One of the most interesting components of the desert Mishkan/Tabernacle was the hand-and-foot wash basin made out of the “mirrors of legions”. These were mirrors donated by the women of Israel towards the Mishkan and significant because, used to beautify our mothers, they played a part in the romantic process whereby even the downtrodden and hopeless slaves, with no vision for the future, participated in the building of families and “legions” of Jewish continuity. Per Rashi citing the Medrash however, it wasn’t just that our female ancestors made themselves beautiful by use of the mirrors. Here is how it worked:
Wifey would schlep her slavery-worn husband to the mirrors, and staring at their images together, she would say: “look how much better looking Iam!” And apparently through this “Neg” (negative insult intended to arouse jealousy/admiration) husband would be filled with unbridled passion-and our future was created.

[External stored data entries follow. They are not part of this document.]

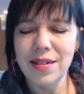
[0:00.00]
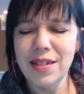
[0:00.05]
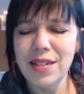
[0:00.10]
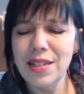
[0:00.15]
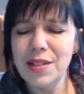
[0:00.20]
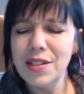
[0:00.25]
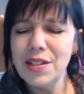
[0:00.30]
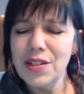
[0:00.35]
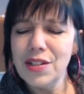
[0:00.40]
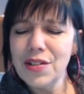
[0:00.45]

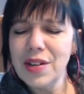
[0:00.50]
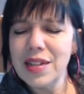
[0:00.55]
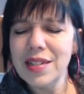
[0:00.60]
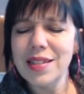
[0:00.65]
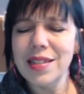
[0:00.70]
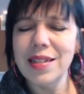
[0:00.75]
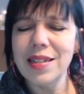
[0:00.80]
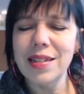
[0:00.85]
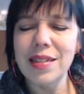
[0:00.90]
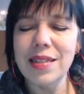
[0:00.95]

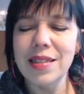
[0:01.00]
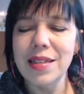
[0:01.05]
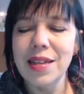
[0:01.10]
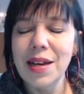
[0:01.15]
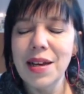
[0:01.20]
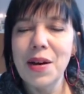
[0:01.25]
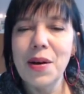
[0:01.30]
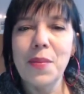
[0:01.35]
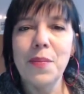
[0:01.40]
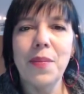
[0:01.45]
stresses
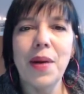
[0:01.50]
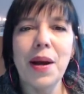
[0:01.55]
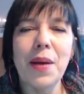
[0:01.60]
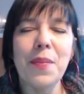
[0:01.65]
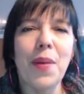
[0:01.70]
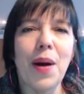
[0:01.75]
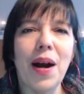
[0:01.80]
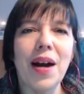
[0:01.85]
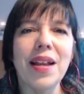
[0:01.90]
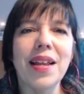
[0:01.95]
my
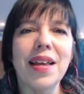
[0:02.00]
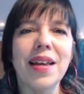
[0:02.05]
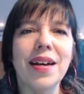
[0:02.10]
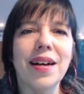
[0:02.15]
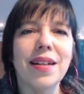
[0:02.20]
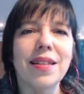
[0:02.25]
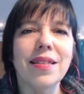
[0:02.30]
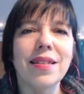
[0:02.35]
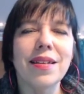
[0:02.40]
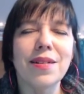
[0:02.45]
body
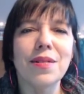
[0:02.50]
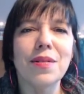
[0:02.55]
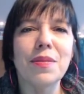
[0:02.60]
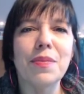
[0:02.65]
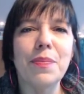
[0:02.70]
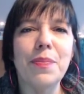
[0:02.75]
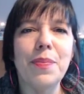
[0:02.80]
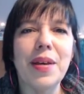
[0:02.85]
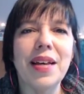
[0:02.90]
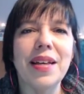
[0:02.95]
a little
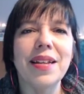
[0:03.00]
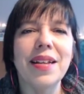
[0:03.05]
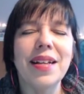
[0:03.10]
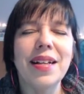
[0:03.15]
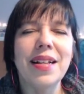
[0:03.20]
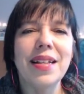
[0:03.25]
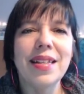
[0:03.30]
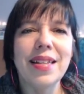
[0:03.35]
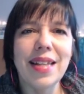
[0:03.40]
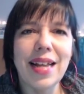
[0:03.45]
bit
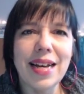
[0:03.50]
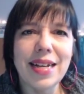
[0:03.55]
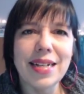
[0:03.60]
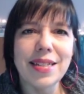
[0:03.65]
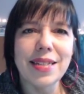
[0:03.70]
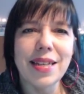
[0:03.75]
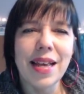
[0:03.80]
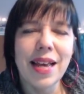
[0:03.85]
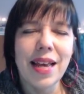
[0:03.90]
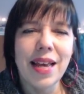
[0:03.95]

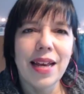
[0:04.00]
less.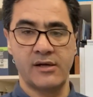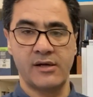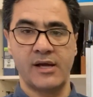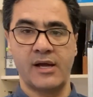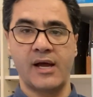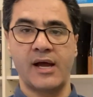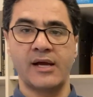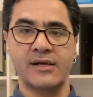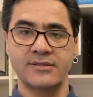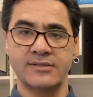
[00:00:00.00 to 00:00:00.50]

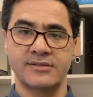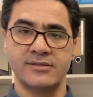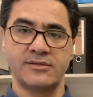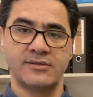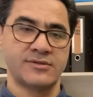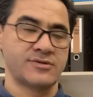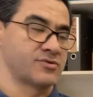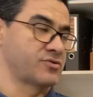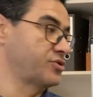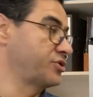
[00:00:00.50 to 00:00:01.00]

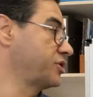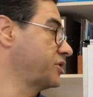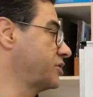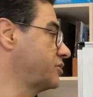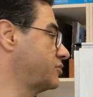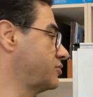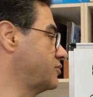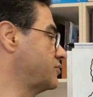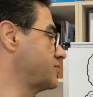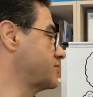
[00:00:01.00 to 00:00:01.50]
axons or
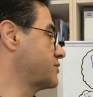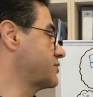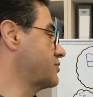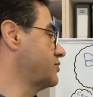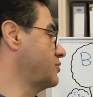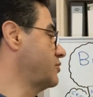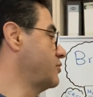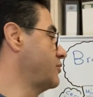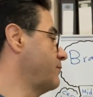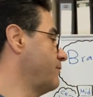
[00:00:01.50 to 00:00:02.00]
neurons?
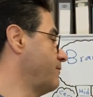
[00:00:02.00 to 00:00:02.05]
So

My dear women friends: is this the way to inspire desire? Insult your man into attraction? And men: is this what we need to feel wanted by our soul? A few well placed put-downs about our miserable looks? I can’t imagine that’s the Torah way- any way, to build true attraction and intimacy.

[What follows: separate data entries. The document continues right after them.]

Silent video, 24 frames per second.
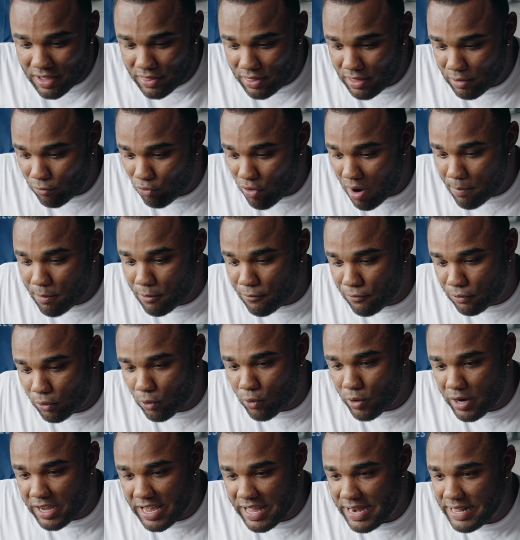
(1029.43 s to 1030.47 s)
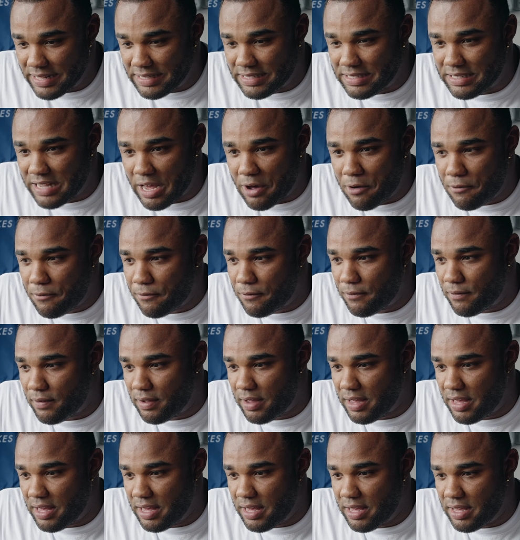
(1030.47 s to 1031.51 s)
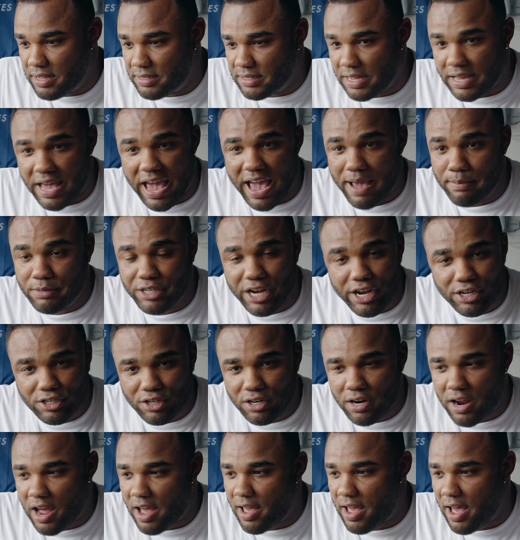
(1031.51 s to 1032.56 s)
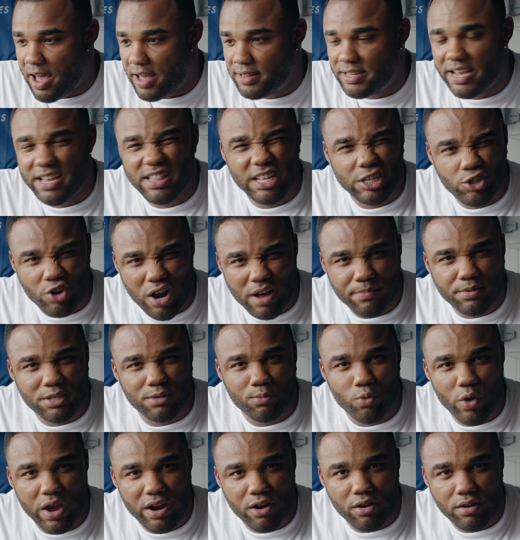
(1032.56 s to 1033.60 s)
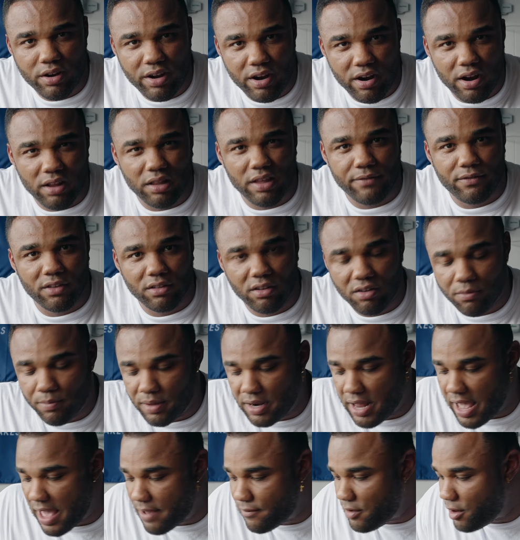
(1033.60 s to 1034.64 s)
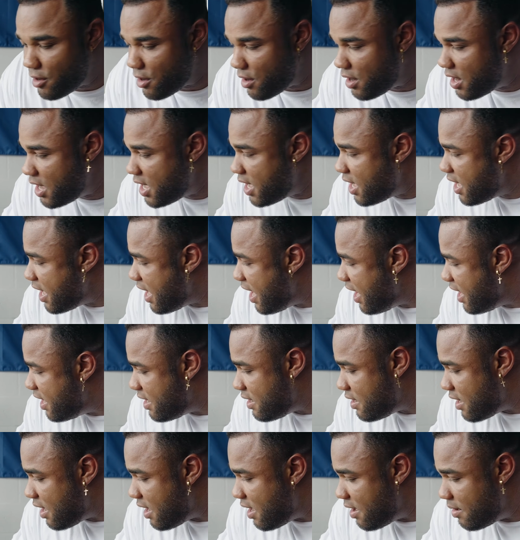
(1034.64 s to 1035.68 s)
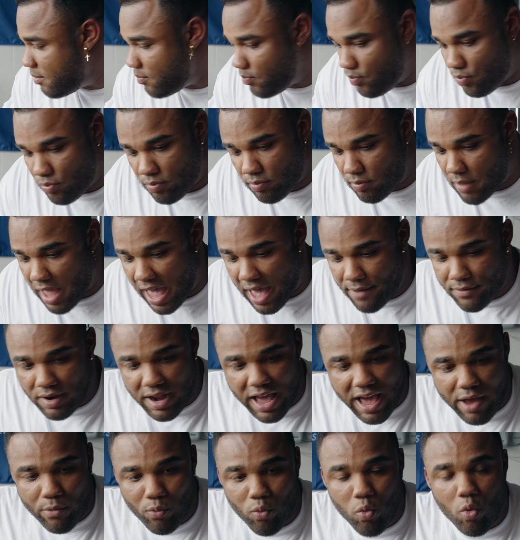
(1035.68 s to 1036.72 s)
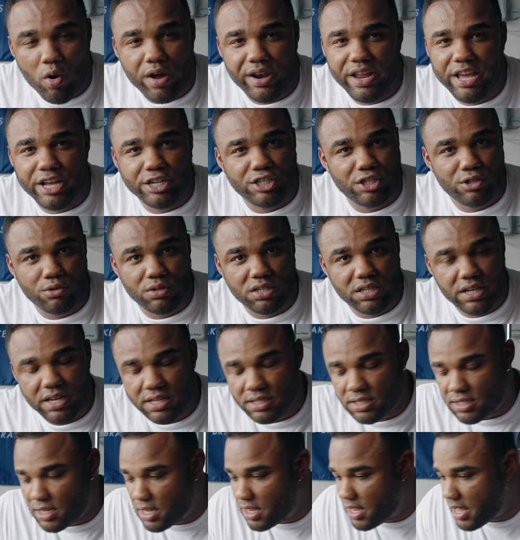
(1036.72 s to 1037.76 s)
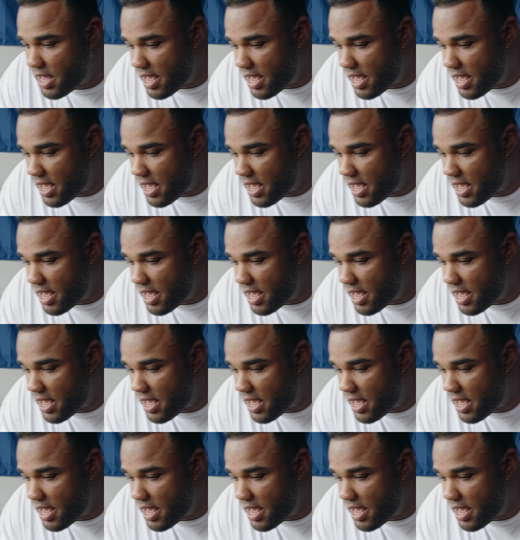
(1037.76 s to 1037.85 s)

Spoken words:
The rubber flooring in itself is a game changer. I tend to drop some weight on here. I lift a little bit heavier, and haven't had one issue since.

But here is where Hebrew helps. The wording of the “insult ” described in Rashi is “Ani Naah Mimcha”-typically translated as “I am better looking than you”. But here is what it can also mean: “I am beautiful FROM you”.
How about we understand this Rashi not as telling us how the womeninsulted their husbands into “duty”, but rather how our righteous mothers shared with our ancient papas the ultimate compliment: ” I’m gorgeous- but it all comes from you“. Youmake me beautiful, special. You bring out the best in me”. Well, that kind of “insult” will always work, won’t it? Indeed, the best way we can be special is to know how much we give to and inspire others, that we make a difference way beyond ourselves. We are kings and queens -capable of impacting generations, nay “legions”.

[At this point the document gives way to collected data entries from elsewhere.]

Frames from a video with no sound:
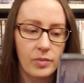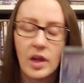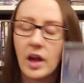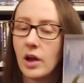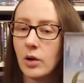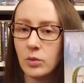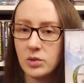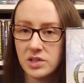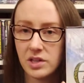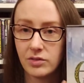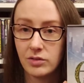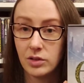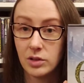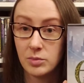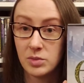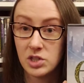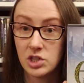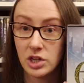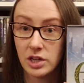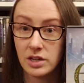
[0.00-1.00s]
I will definitely
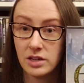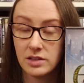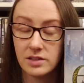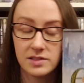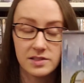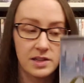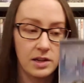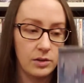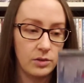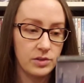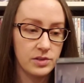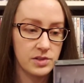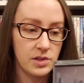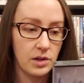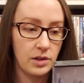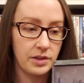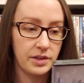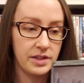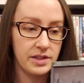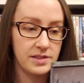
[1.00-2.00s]
be checking this out this
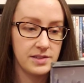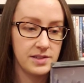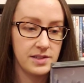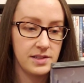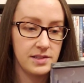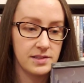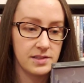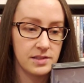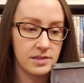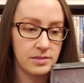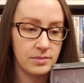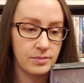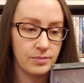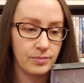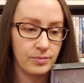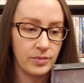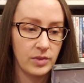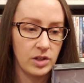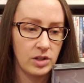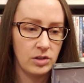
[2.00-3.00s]
holiday season.
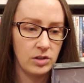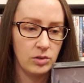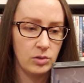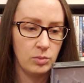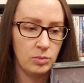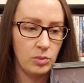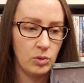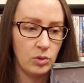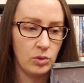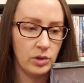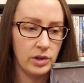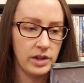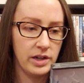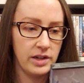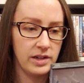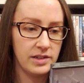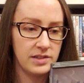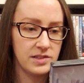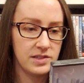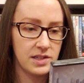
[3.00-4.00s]
Oh boy,
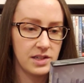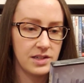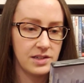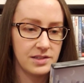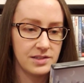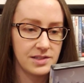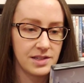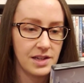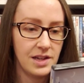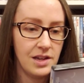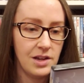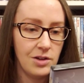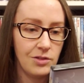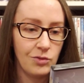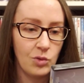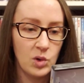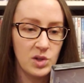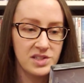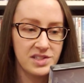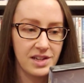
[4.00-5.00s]
it says
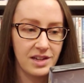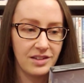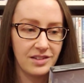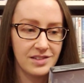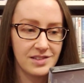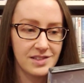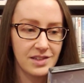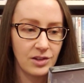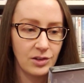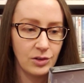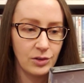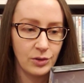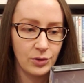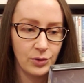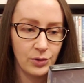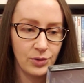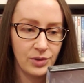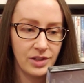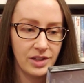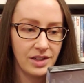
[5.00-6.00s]
voice talents
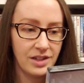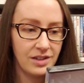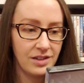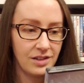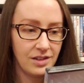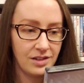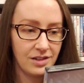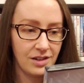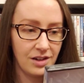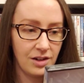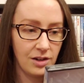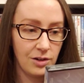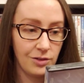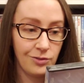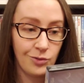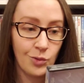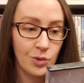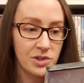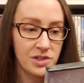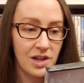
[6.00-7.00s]
include
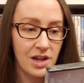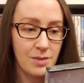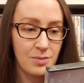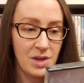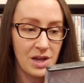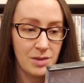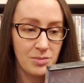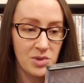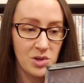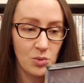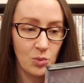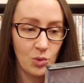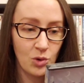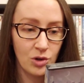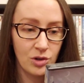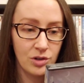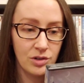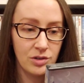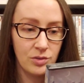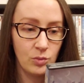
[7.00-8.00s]
4-time Emmy
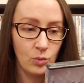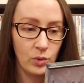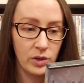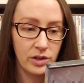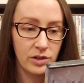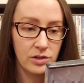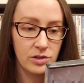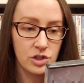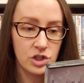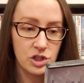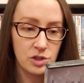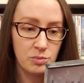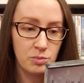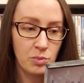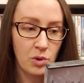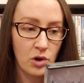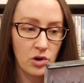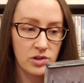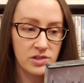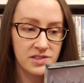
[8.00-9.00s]
Award winner Jim
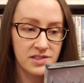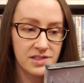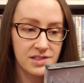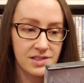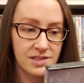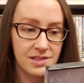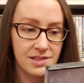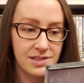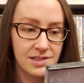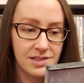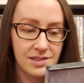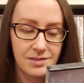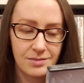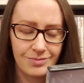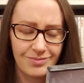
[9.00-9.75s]
Parsons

Our very Parasha of Vayikra hints at this I believe when, in describing our sacrificial donation, the Torah says: “Adam KI Yakriv Mikem”. The standard translation is: “When one of you bring an offering…”. But armed with our new Hebrew, let’s translate it as, “When you choose to come closer” (“Adam Ki Yakriv”), it should be “Mikem” -your greatest gift, and surest way to achieve oneness, is to give something of “yourself”, to share YOU!
Get out your mirrors friends. Good Shabbos!